[Search-l] Smurf - towards an architecture for participation in search

Nitin Borwankar nitin at borwankar.com
Tue May 1 17:46:12 UTC 2007


Hi Jer, Jimmy,

Have been lurking on this list for a while but have separately spoken to 
Jimmy and Jer about similar ideas.
Here's a first cut at describing an architecture of participation for 
search.
If this is even mildly interesting I'd be glad to help develop it further.
I am not attached to any of the ideas expressed below and am open to 
alternate approaches
- anything that eventually will lead to better search, "built like the 
Internet was built".
Am currently out of the counttry but will be back May 10th.
-- 

Nitin Borwankar

http://walruscarpenter.wordpress.com	Of shoes  and ships  and sealing wax  of cabbages and kings
http://greener.com    Find, Learn, Act .... Greener, the search engine for the planet
http://tagschema.com  Implementation of tag database applications

nitin at borwankar.com
510-872-7066

=========

Smurf - Towards an architecture of participation in search
----------------------------------------------------------
Nitin Borwankar, El Sobrante, CA.
Published under a Creative Commons (attribution, no other restrictions) License


Summary:
Semantic routing over an arbitrary collection of vertical search engines creates an architecture for harnessing collective intelligence in search.

Architectural Motivation
-------------------------
The evolution of the Internet has seen a continual tension between two opposing tendencies.  One of them is the "telco model" of complexity at the core with simple edges i.e. telecom switch with telephones at the endpoints.

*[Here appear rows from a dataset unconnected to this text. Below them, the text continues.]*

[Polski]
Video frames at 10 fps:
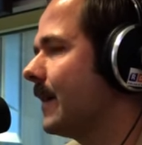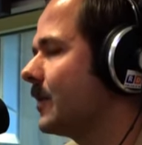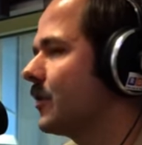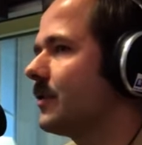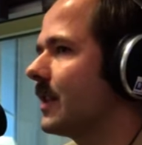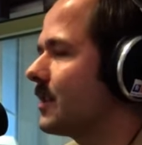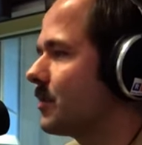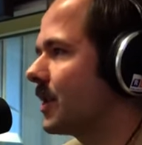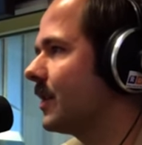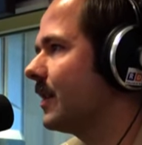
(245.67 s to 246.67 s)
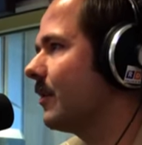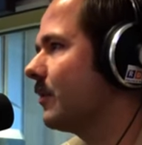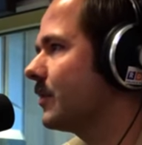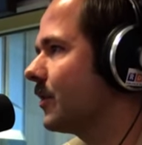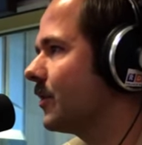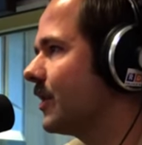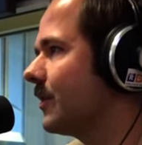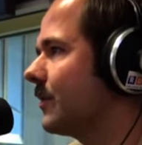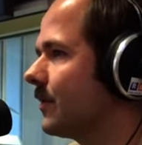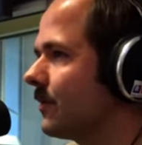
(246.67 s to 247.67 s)
Ale co to znaczy przeginam? Co, nie?
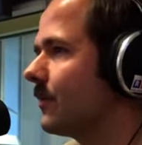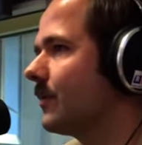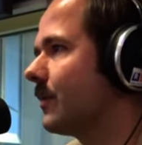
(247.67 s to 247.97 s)
No, że za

The other is the native model of the Internet with simplicity at the core and complexity at the edge, i.e. a simple set of rules for routing packets with each router having local knowledge but no central authority.  While this model has won the evolutionary struggle at the lower layers of the network, we seem to have to learn this lesson again and again at the upper application layers every few years.  So it was with bulletin boards like Compuserve vs.the web.  So it is with search.

The current dominant model of search follows the "telco model" of a complex core (massive algorithm crunching compute farms) with simple endpoints - thin client browsers. The wave of architectural tension between the core and the edges now crashes on the beach of search.  With this wave comes the movement of complexity to the edges, of simple routing rules at the core and free participatory interoperability without a central authority, in other words "search built just like the Internet was built", not like Compuserve was built.


The status quo, an architecture of exclusion in search
------------------------------------------------------

The low rumble of the grumble of dissatisfaction with the quality of search has been steadily growing in volume. And with good cause.

There is currently a dominant architecture for search on the Internet. It is a monolithic and closed one. It is not an architecture of participation. It provides no ability for users to enhance the content or quality of the index, nor to flexibly manipulate the search results via filtering and mixing with their own content.  

Aside from the search results themselves, the ability to associate advertising content with search results is also a closed and monolithic process allowing no publisher participation or control in the selection of ads appropriate to content.  

These undesirable characteristics of the dominant architecture appear to be vendor independent.  All major search engines appear to have followed this architectural paradigm. This architecture has become, inadvertently or by design, an architecture of exclusion, of collective disempowerment and hence of stagnation in innovative energy.

User roles of active participation
-----------------------------------

This discussion proposes an alternate architecture - an architecture of participation - by which individual users may actively participate in the creation of a global search infrastructure in the spirit of participation and contribution engendered by Wikipedia.

In this architecture we envisage users playing two major contributory roles.  In the role of search providers they may independently index subsets of the web in semantic clusters (vertical search engines), and provide a "vertical search service" to the search infrastructure.
  
In the role of search users they may provide dynamic feedback about the quality of search results. This dynamic feedback can be for two components of the result.  One, the scoring of search results hence providing a collectively evolved page ranking system. Two, the scoring of search providers based on the subjective assessment of search result quality from that provider.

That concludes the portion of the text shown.